A Lockheed Martin-owned F-35B short take-off and vertical landing (STOVL) fighter jet crashed during an apparent attempted vertical landing in Fort Worth, Texas on 15 December.

The defence manufacturer, which is the prime contractor on the F-35 programme, confirms the aircraft is company owned, having not yet been delivered to the US Department of Defense (DoD).

Lockheed adds that the operator of the aircraft was a “US government pilot” rather than a Lockheed employee.
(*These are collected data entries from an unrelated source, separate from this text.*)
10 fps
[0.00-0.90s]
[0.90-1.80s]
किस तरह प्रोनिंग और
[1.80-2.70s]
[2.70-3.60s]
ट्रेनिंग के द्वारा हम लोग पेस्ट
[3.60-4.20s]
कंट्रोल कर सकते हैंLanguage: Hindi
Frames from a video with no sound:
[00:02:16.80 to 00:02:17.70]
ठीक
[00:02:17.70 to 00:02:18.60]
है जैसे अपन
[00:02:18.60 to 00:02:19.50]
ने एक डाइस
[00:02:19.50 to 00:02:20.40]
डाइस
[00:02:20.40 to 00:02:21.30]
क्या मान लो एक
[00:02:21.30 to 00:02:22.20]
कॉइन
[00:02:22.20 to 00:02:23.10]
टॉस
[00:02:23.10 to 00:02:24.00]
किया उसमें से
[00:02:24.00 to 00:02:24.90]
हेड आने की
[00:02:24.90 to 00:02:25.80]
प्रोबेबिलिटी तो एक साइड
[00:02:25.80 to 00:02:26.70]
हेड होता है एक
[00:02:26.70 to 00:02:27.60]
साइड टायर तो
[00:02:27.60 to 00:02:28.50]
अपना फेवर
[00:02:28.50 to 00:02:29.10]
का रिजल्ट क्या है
“We are aware of the F-35B crash on the shared runway at Naval Air Station Joint Reserve Base in Fort Worth and understand that the pilot ejected successfully,” Lockheed said on 15 December. “Safety is our priority, and we will follow appropriate investigation protocol.”

Twitter Account Houston Air Watch posted a video of the incident.
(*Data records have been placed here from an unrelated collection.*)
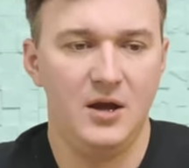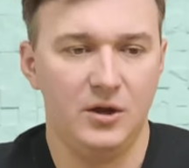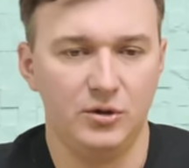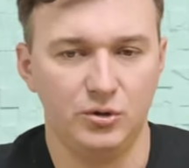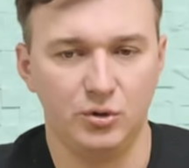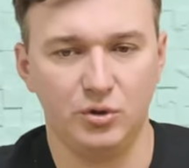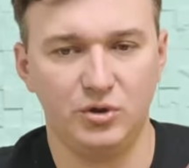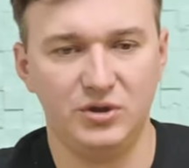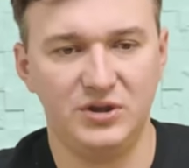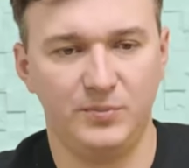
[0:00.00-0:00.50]

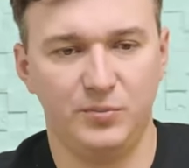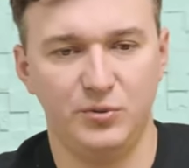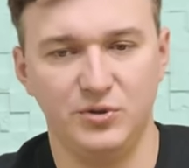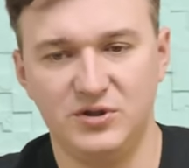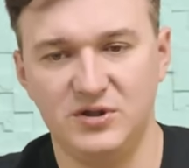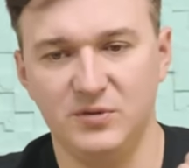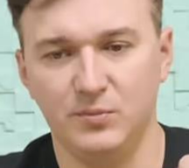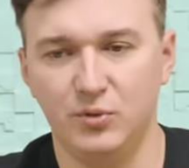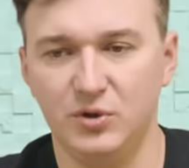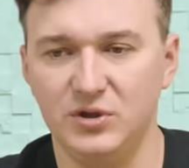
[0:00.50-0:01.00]
Другой,
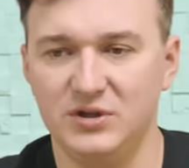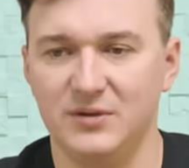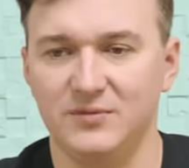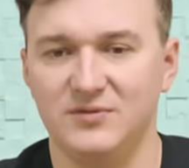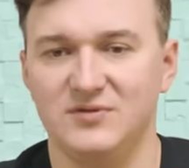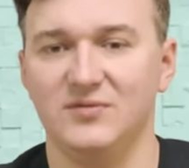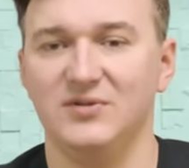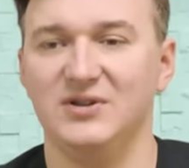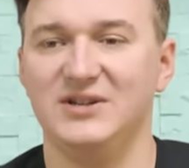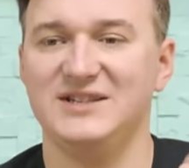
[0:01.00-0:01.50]
допустим, будет там
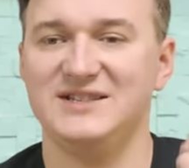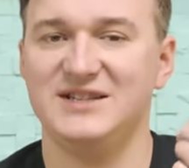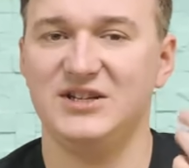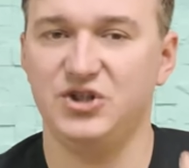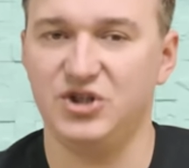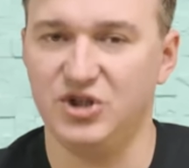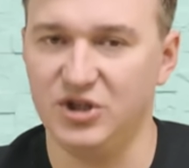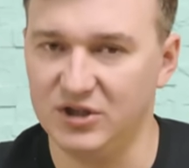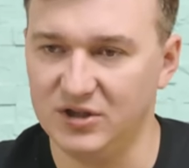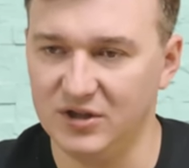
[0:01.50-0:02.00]
с
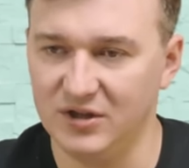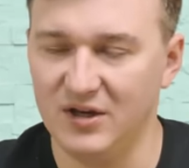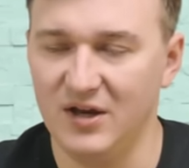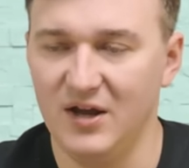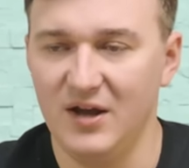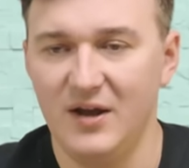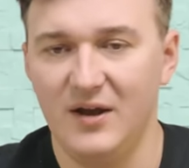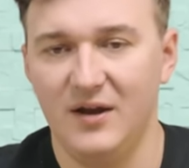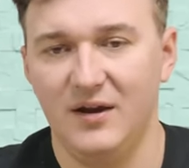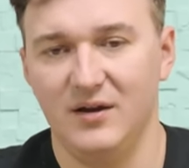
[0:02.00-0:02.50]
влагозащитой
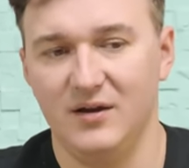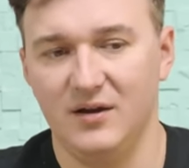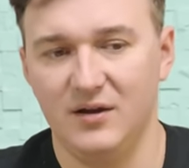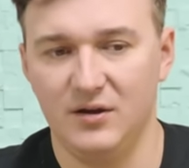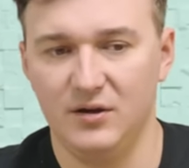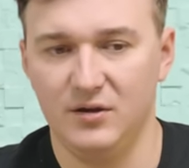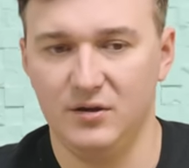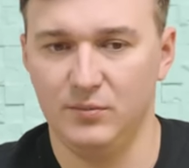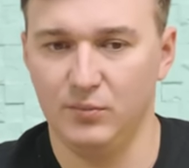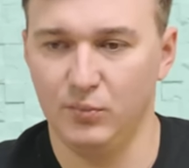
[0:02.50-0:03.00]

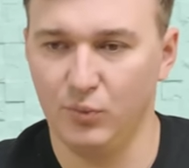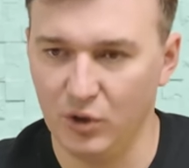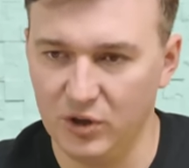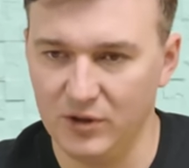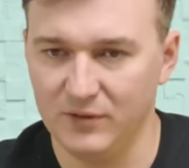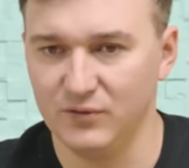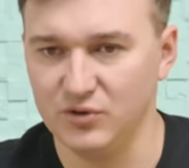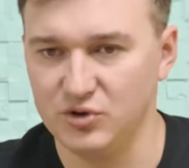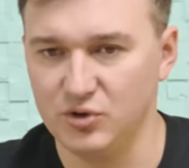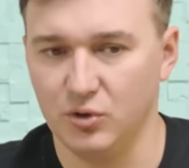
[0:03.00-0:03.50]
э,
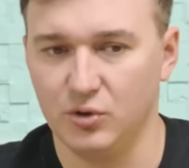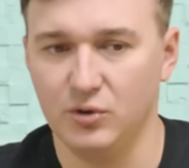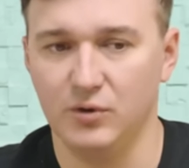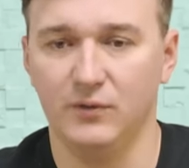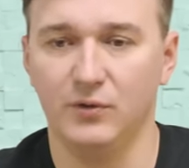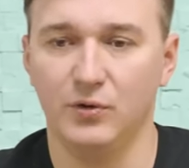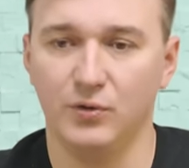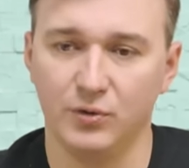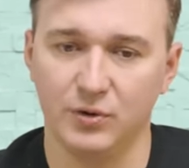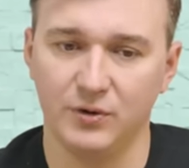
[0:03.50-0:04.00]
более
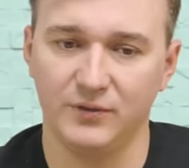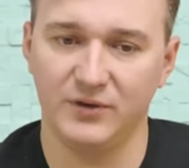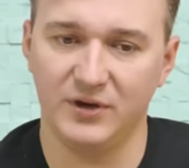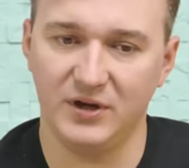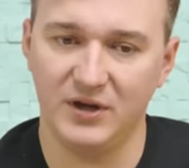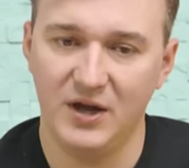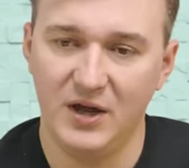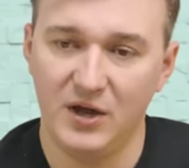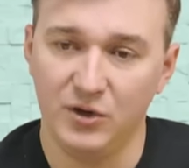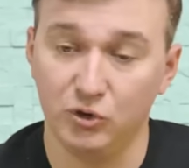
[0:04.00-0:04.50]
высокого
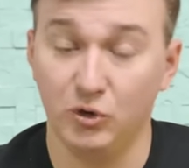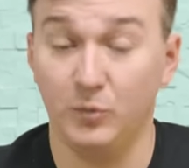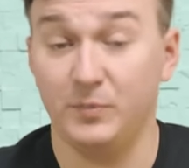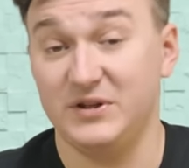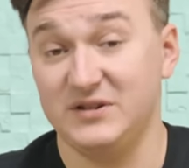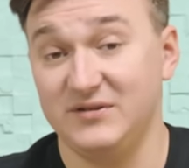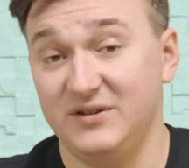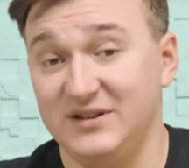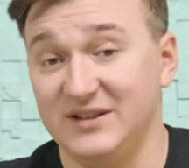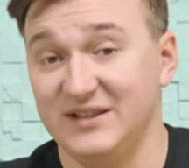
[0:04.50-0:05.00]
уровня, но
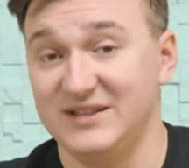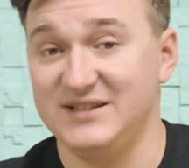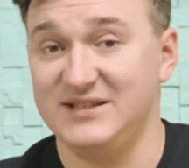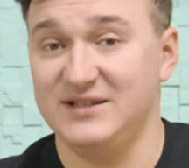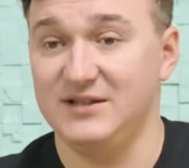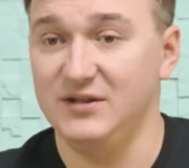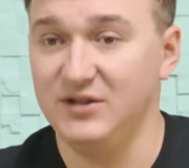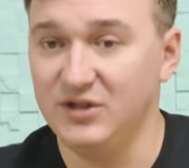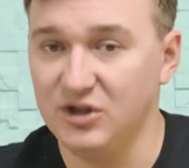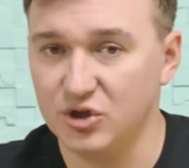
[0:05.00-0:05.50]

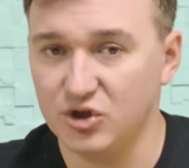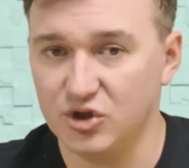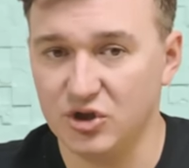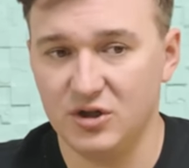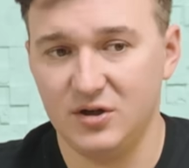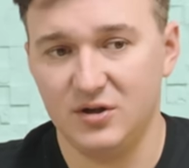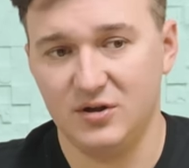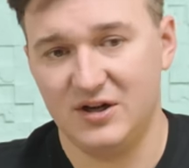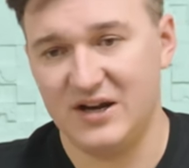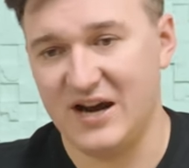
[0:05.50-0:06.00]
производительность
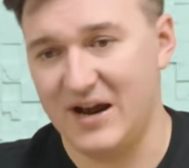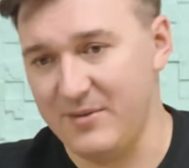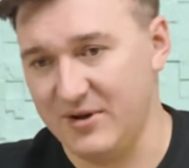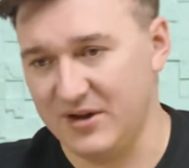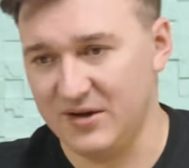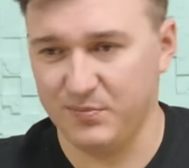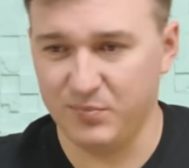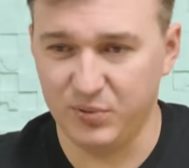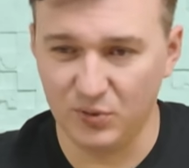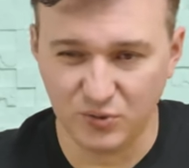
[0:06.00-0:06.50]
ниже,
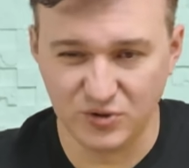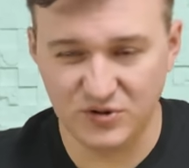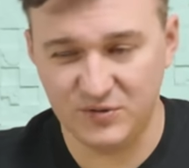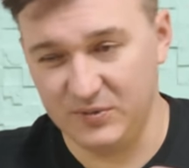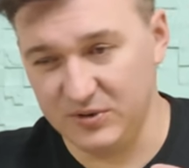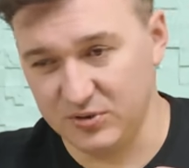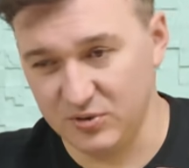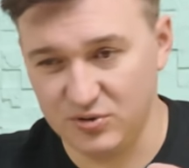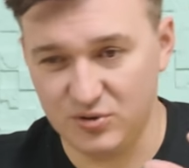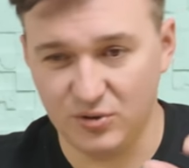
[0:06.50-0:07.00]
камера
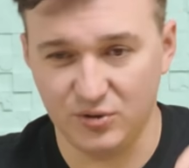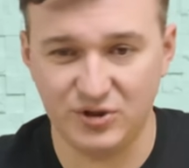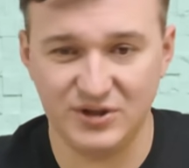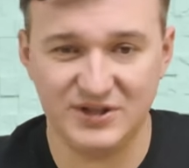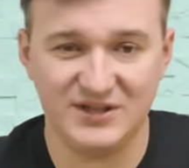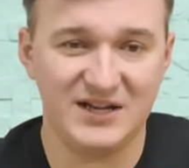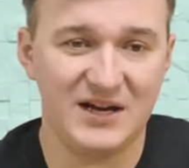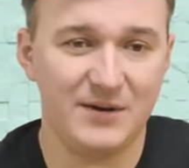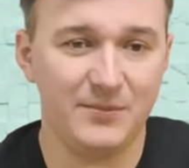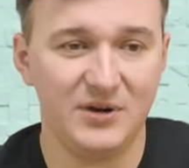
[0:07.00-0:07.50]
плюс-минус то же
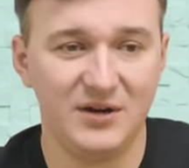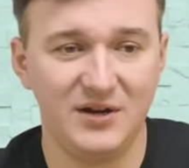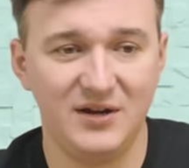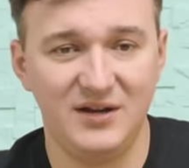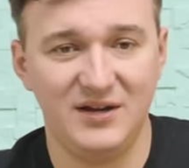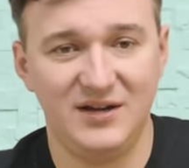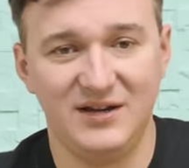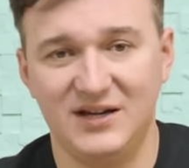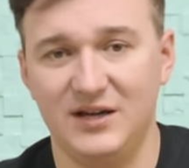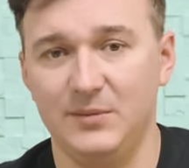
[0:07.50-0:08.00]

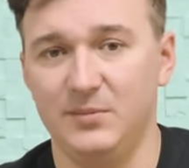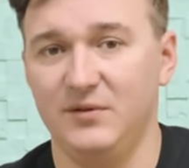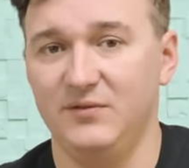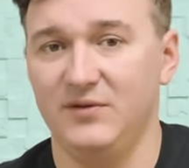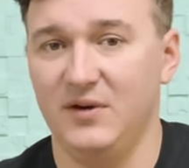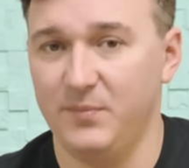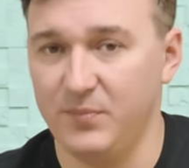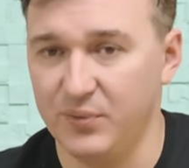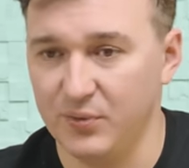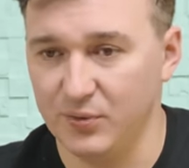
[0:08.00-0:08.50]
самое, и как бы
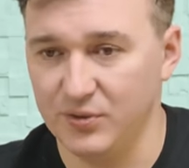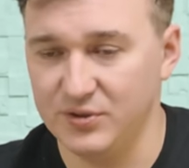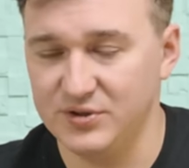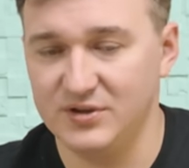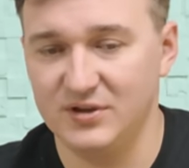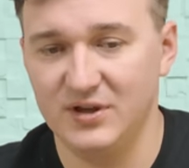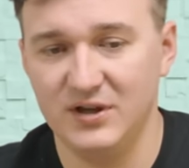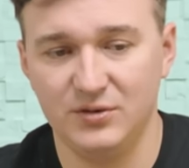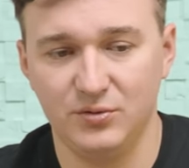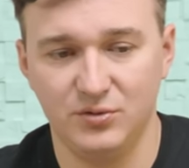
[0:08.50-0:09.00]
вопрос,
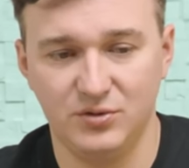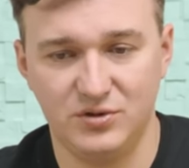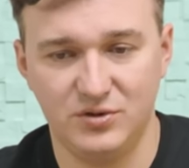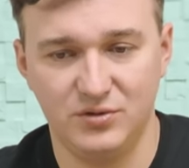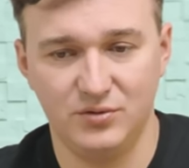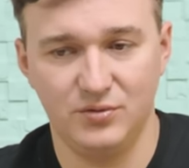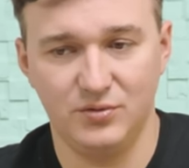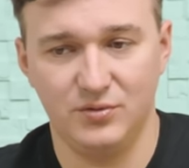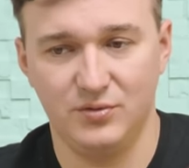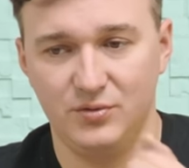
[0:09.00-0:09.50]
да, то есть
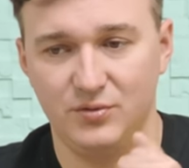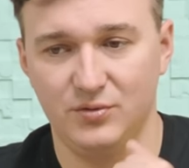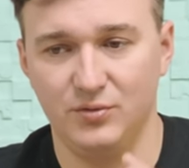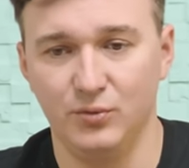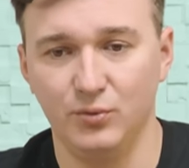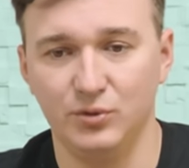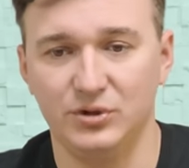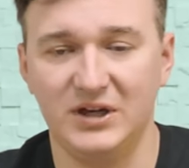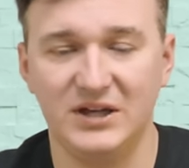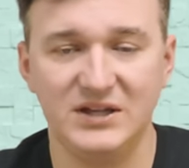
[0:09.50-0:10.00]
э,
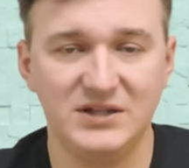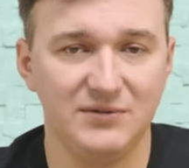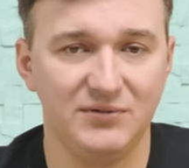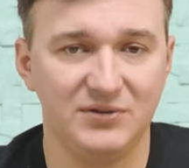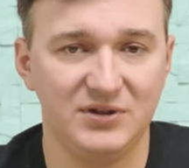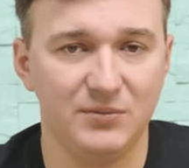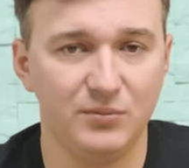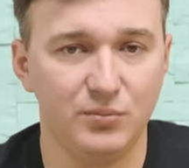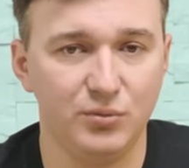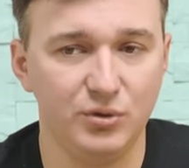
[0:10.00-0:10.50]
у
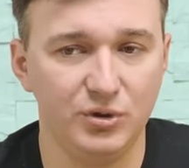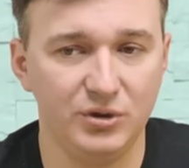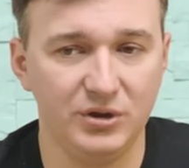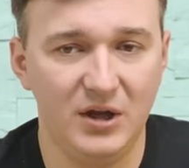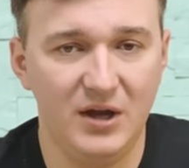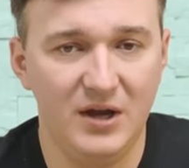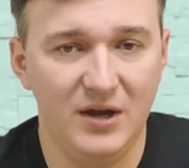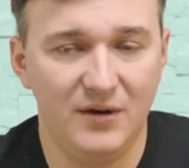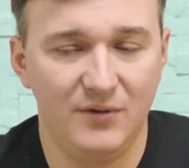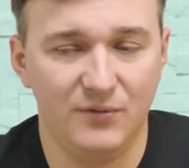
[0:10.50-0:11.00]
третьего там будет
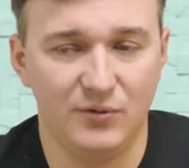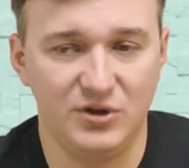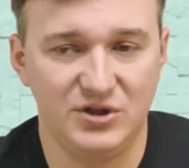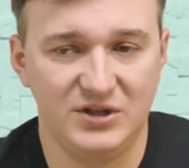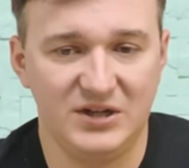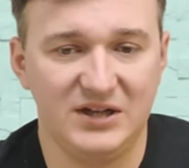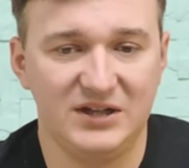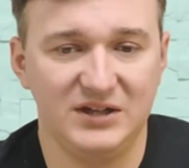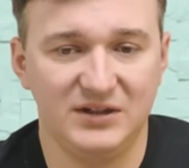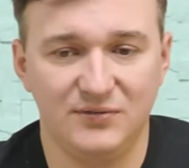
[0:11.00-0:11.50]

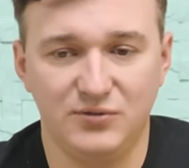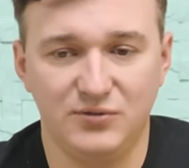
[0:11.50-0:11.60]
вроде как это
Lockheed conducts final assembly of F-35s at a facility in Fort Worth.

The US Marine Corps and US Navy directed about the incident to Lockheed Martin. 
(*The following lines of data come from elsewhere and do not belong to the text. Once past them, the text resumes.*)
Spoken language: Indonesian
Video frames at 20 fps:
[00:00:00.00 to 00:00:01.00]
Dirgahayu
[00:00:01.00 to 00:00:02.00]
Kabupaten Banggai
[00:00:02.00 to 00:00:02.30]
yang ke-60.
Video circulating on social media shows the jet approaching a runway in vertical landing mode with landing gear down. The aircraft makes contact with the tarmac, but bounces off the ground – sometimes called “porpoising” or a “kangaroo landing” in pilot parlance.

The nose of the F-35 then pitches forward, impacting the runway. The jet briefly disappears in a cloud of smoke, before rotating 180° and dragging the starboard wing across the tarmac.


The pilot ejected when the aircraft settles onto a level plane with both rear landing gear on the runway. Former NASA astronaut and US Navy fighter pilot Scott Kelly described the event on Twitter, saying “Skillful timing on the ejection, right when the wings were level.”

The ejected aviator’s condition was not immediately disclosed. An investigation is underway.

The US Marine Corps (USMC) is the only branch of the US military that operates the STOVL variant of the multi-service fighter aircraft.

The Fort Worth crash caps a year that saw several serious incidents involving F-35s. In October, a US Air Force F-35A crashed in Utah, and in January a US Navy (USN) F-35C was lost in the South China Sea while attempting to land on the USS Carl Vinson  aircraft carrier.  

Pilots in both incidents ejected safely. The F-35C was later recovered by the USN.

In November 2021, a UK Royal Navy F-35B assigned to the HMS Queen Elizabeth crashed in the Mediterranean Sea.